> [What you have to do]:
Retype the records exactly, with nothing added or dropped.

> [Data extracts]:

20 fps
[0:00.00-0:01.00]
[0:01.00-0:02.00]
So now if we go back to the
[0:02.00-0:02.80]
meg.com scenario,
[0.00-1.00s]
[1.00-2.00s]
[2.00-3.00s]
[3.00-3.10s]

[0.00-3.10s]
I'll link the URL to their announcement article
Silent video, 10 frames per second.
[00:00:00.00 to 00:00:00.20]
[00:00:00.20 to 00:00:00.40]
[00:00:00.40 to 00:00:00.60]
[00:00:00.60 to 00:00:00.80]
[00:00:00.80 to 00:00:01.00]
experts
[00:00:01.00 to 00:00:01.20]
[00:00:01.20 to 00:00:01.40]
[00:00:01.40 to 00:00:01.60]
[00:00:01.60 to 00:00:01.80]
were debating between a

> [Output of the task]:
20 fps
[0:00.00-0:01.00]
[0:01.00-0:02.00]
So now if we go back to the
[0:02.00-0:02.80]
meg.com scenario,
[0.00-1.00s]
[1.00-2.00s]
[2.00-3.00s]
[3.00-3.10s]

[0.00-3.10s]
I'll link the URL to their announcement article
Silent video, 10 frames per second.
[00:00:00.00 to 00:00:00.20]
[00:00:00.20 to 00:00:00.40]
[00:00:00.40 to 00:00:00.60]
[00:00:00.60 to 00:00:00.80]
[00:00:00.80 to 00:00:01.00]
experts
[00:00:01.00 to 00:00:01.20]
[00:00:01.20 to 00:00:01.40]
[00:00:01.40 to 00:00:01.60]
[00:00:01.60 to 00:00:01.80]
were debating between a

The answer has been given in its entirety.